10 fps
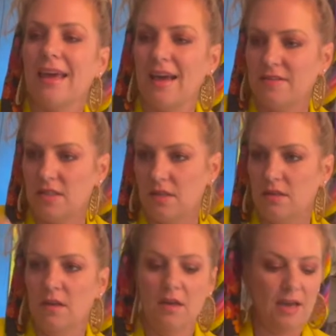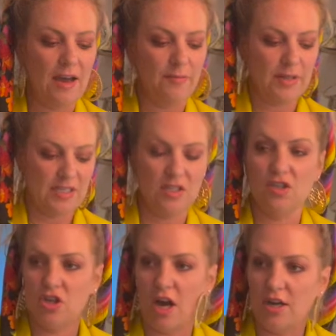have to have place to
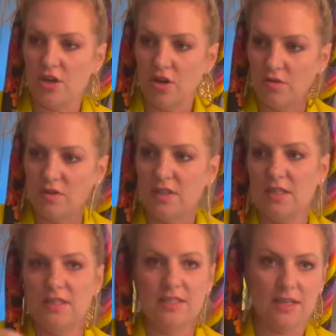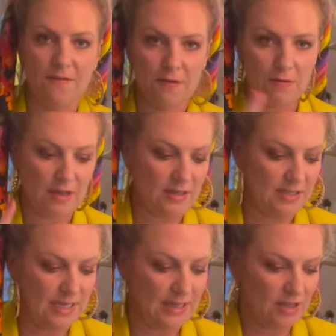jot notes and stuff throughout the
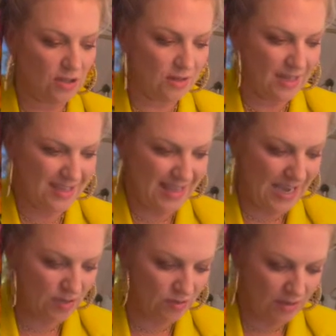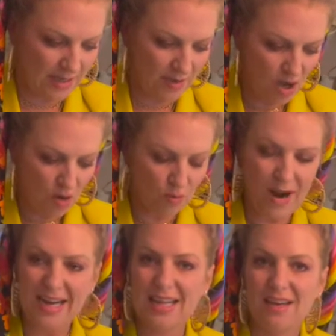day. Like the actual like
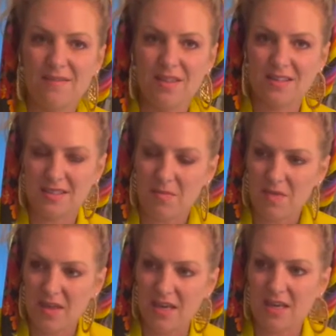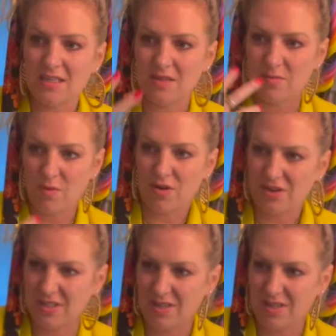writing of the something is important to me.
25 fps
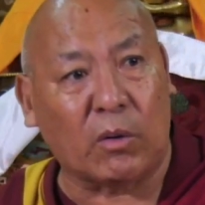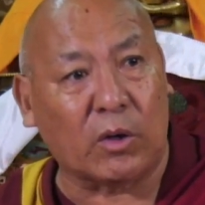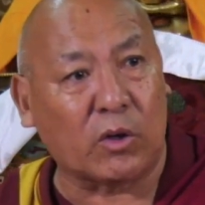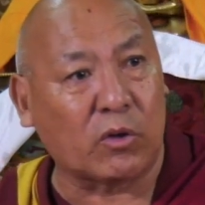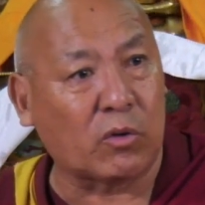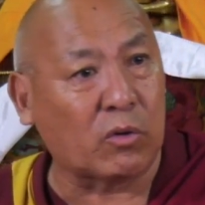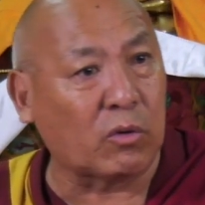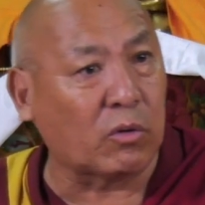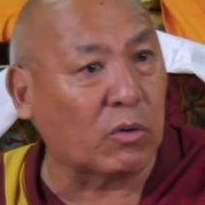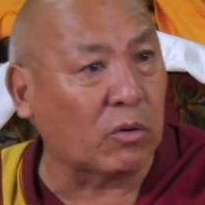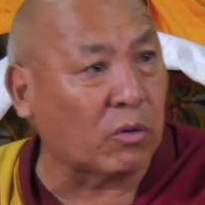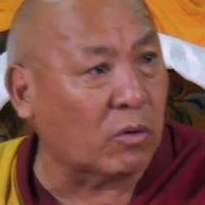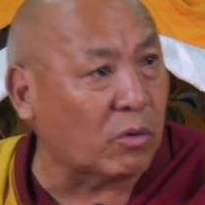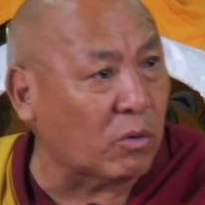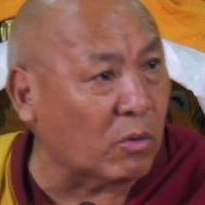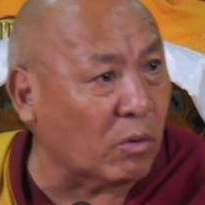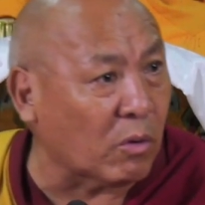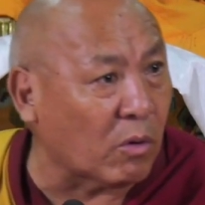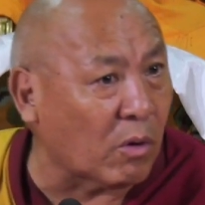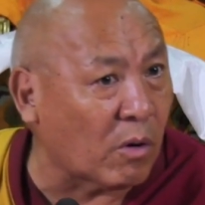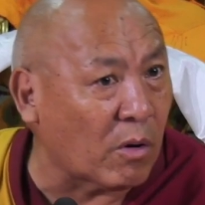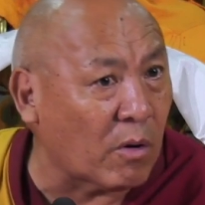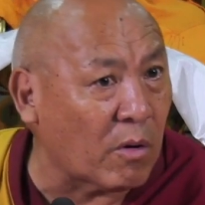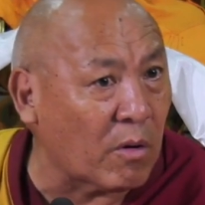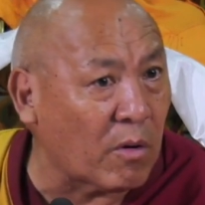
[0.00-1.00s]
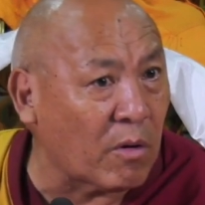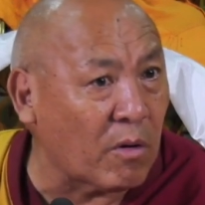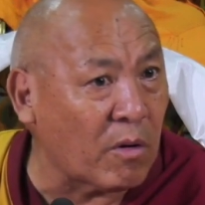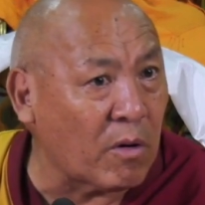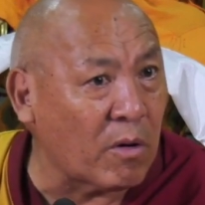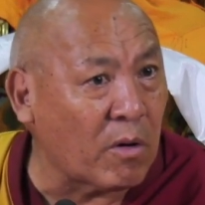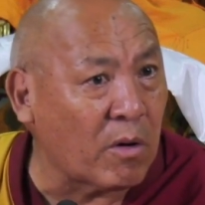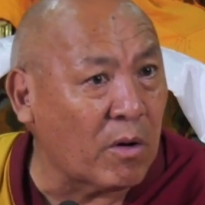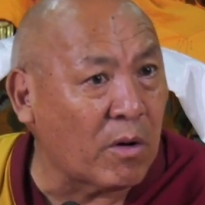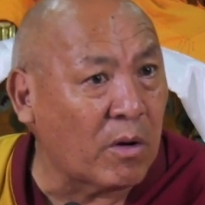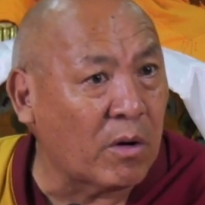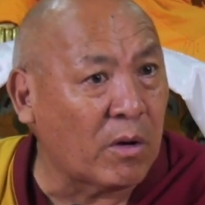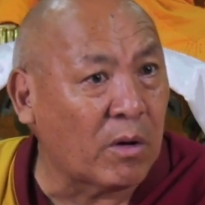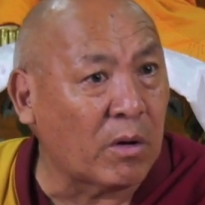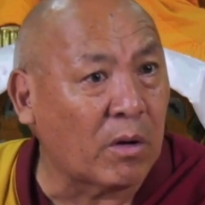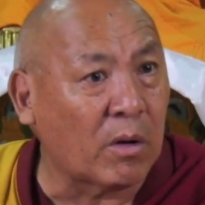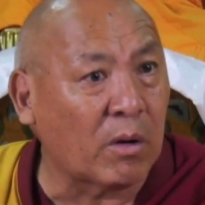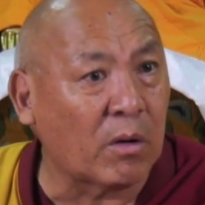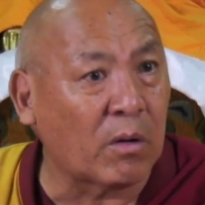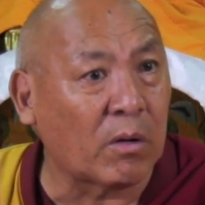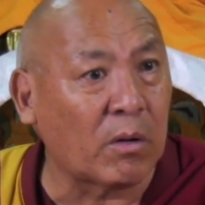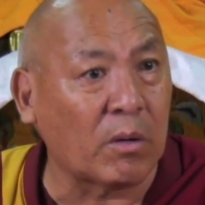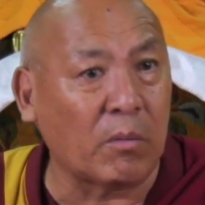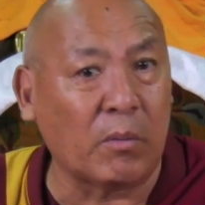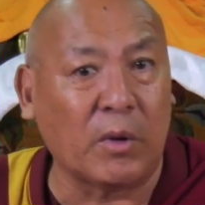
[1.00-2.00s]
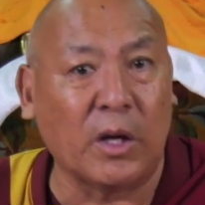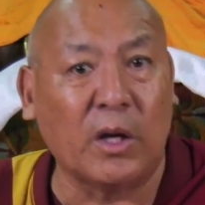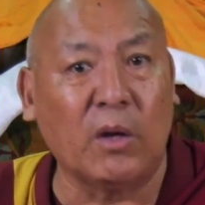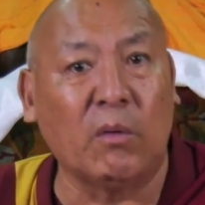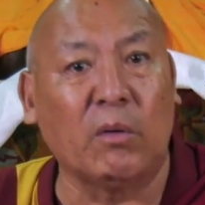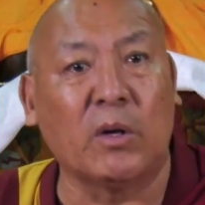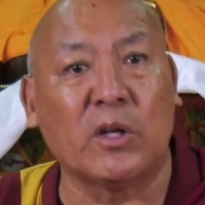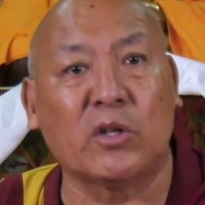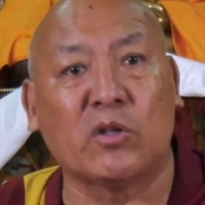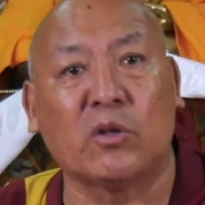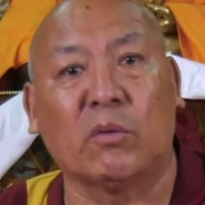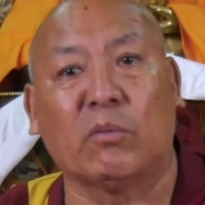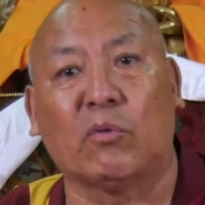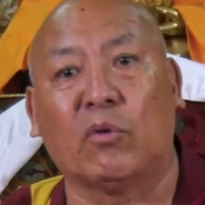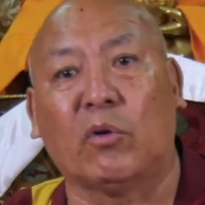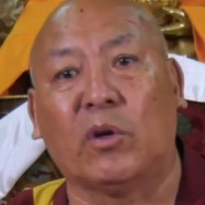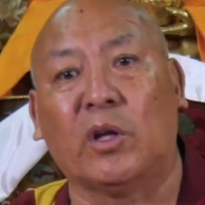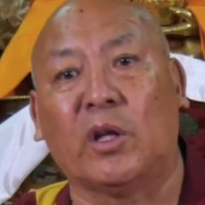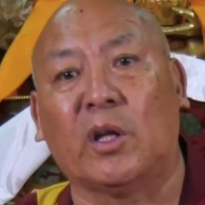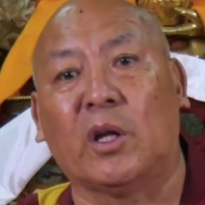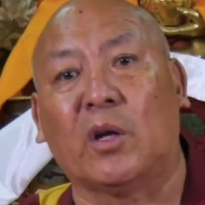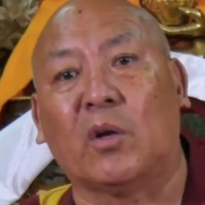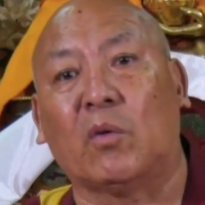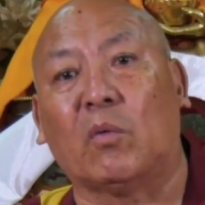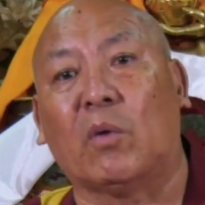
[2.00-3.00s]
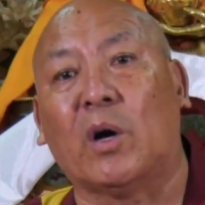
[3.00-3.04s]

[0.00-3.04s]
what should you do? There are many ways of doing that.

• [TASK GOAL]
Write out the material above exactly. Skip the pictures.

• [EXERCISE RESPONSE]
10 fps
have to have place to
jot notes and stuff throughout the
day. Like the actual like
writing of the something is important to me.
25 fps
[0.00-1.00s]
[1.00-2.00s]
[2.00-3.00s]
[3.00-3.04s]

[0.00-3.04s]
what should you do? There are many ways of doing that.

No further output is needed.